Marco Fontana
Marco Fontana
La voce delle Circoscrizioni
Circoscrizioni di Torino
05 febbraio 2012

Inchiesta - Intervista a Elide Tisi: "Non ci devono più essere zone franche"

Come tutte le grandi città metropolitane anche Torino soffre il problema dei campi rom.  Il modello di accoglienza che dall’inizio degli anni ’90 ad oggi le amministrazioni di centrosinistra hanno messo in piedi ha vissuto intermittenti momenti di luci ed ombre: da esperienza esportata in altre città, grazie all’approccio estremamente tollerante e solidale, a sistema bollato da più parti come incontrollato, inefficiente e ghettizzante. Certamente la delega ai campi nomadi resta una patata bollente per chiunque, destra o sinistra che sia, le esperienze di Milano e Roma lo insegnano . Con l’arrivo della Giunta Fassino è spettato ad Elide Tisi scottarsi le mani: già presidente regionale e vicepresidente nazionale di Federsolidarietà Confcooperative e consigliera dell’Ufficio Pio della Compagnia San Paolo, ha rivestito vicesindaco del Comune di Grugliasco.
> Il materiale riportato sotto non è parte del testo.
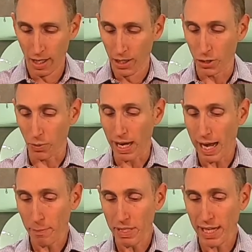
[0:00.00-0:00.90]
So
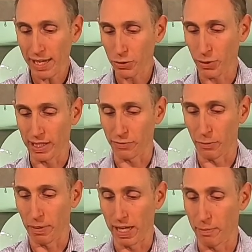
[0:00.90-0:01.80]
CopyCal
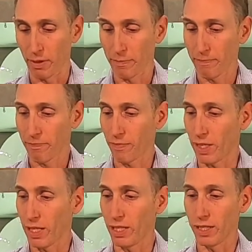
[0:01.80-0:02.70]
transfer paper
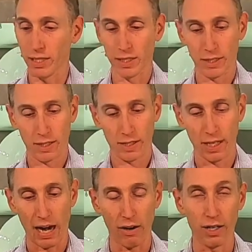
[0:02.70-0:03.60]
is
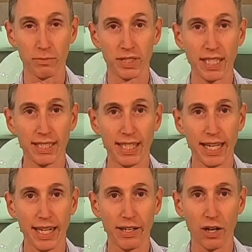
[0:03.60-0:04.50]
our item
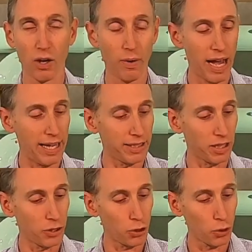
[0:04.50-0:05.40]
6880, and it's
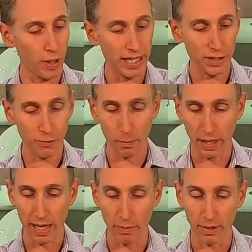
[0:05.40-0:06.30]
a transfer
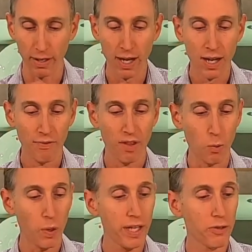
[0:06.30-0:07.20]
paper that
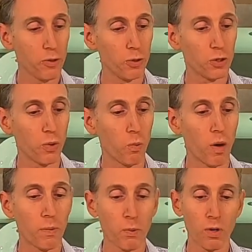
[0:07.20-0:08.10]
we use
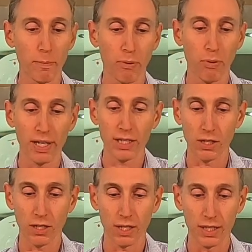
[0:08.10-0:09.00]
when we want to print
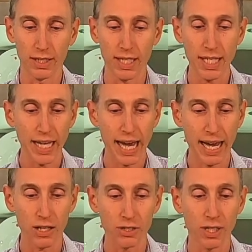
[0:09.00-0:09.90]

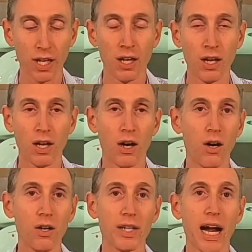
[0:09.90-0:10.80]
decals
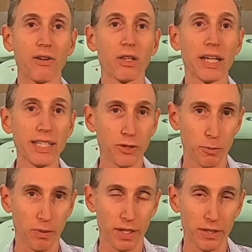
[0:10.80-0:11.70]
on our laser
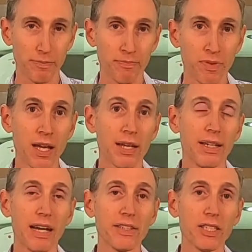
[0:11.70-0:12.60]
printer.
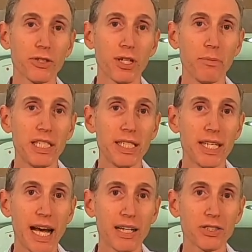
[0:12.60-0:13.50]
Now these are going to be
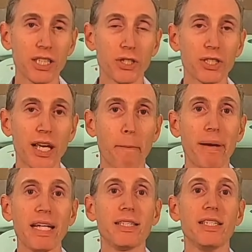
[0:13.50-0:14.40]
decals that just get
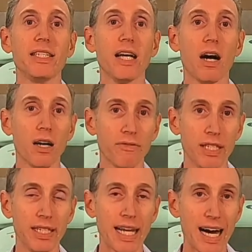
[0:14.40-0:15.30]
baked in the
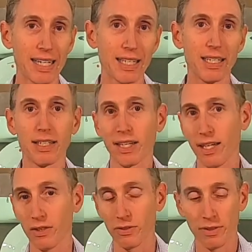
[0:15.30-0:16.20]
oven, not in a
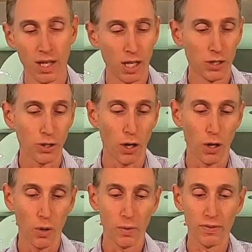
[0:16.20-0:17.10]
kiln.
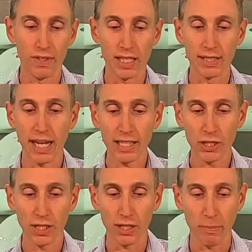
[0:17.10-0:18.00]
So the
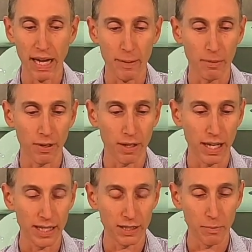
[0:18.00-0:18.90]
intention of the paper
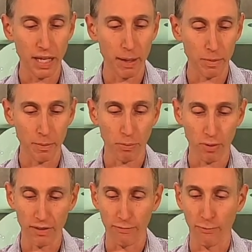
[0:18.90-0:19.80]
is to be able to
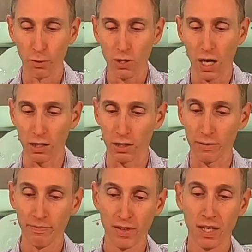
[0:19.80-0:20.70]
print full
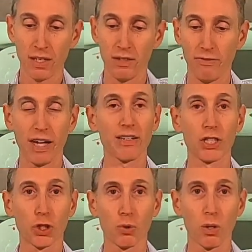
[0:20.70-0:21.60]
color in very
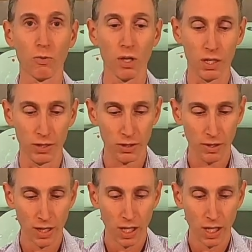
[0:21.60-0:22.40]
short runs.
Negli ultimi anni sono state mosse da più parti pesanti critiche sul modello con il quale il Comune di Torino gestisce i campi rom. Qual è il suo parere? Ci sarà un cambio di rotta rispetto al passato?

Questi primi mesi di amministrazione mi hanno convinto di una cosa: la questione rom non può essere affrontata esclusivamente dal punto di vista sociale. Questa sicuramente è  una priorità visto il numero di donne e bambini che affollano i campi; ma non sono da sottovalutare i risvolti di ordine pubblico. Non possiamo permetterci più i tabù del passato: il principio di legalità va preteso anche all’interno di queste aree, le quali non possono essere più considerate da quei pochi, ma comunque presenti, rom che delinquono delle zone franche.

Non più delle zone franche, però l’arcivescovo Mon. Nosiglia ha bacchettato il Comune di Torino affermando “Nessun miglioramento nell’ultimo anno”…

Qui arrivano le dolenti note: mancano i fondi. Il nostro capitolo di spesa è pari a zero. La Regione Piemonte ha chiuso i rubinetti non rifinanziando da giugno del 2011 la legge 26/93. Il Consiglio di Stato, con una sentenza quantomeno dirompente dal punto di vista degli effetti amministrativi, ha optato per considerare illegittimo lo ‘stato d’emergenza’ decretato dal passato Governo Berlusconi: in questo modo, oltre a creare un caos dal punto di vista dei regolamenti applicabili nei singoli campi rom, ha anche congelato i 5milioni di euro che avremmo potuto utilizzare per adottare nuove politiche in questa materia spinosa. Proprio questa settimana il sindaco Piero Fassino è andato a Roma per chiedere un intervento al Governo Monti; e io sono costantemente in contatto con il Prefetto per mettere a punto strategie al fine di non disperdere i progetti che avevamo in mente in questa materia.

A settembre avevate proposto al Prefetto di lasciare ad associazioni e cooperative la progettazione e gestione dei campi nomadi: il costo si aggirava sui 700mila euro. Era questa la vostra soluzione ai problemi? Siete stati criticati anche da associazioni di romeni che avrebbero preferito forme di autogestione.

La collaborazione con associazioni non profit nel campo sociale è essenziale: sono certa che quel progetto avrebbe funzionato. Puntava però sui soldi del Governo che sono stati congelati dal Consiglio di Stato e quindi è tutto fermo. Sull’autogestione non sono contraria a prescindere: all’interno di molti campi esistono già mediatori culturali di origine romena. Un conto però è autogestione delle attività, un conto è l’autogestione delle risorse o dell’ordine pubblico.

Da Roma è arrivata l’idea di ‘regalare’ case popolari ai Rom. Una forma di razzismo alla rovescia?

Sono assolutamente contraria. I rom che ne hanno diritto concorrono come qualsiasi altro cittadino: non possono esistere scorciatoie. Non devono esistere forme discriminatorie né per i rom né per gli italiani.

L’assalto al campo rom della Continassa ha dimostrato che i cittadini stanno perdendo la pazienza e la tolleranza.

È stato un episodio grave e non giustificabile. Fatti come questo mi convincono ancora di più come sia indispensabile finanziare progetti di inclusione sociale, di recupero scolastico dei ragazzi che vivono nei campi e di ripensamento delle infrastrutture ivi presenti per garantire civili standard d’igiene.  Al riguardo continuiamo il dialogo con le Fondazioni bancarie, sperando di reperire nuove risorse.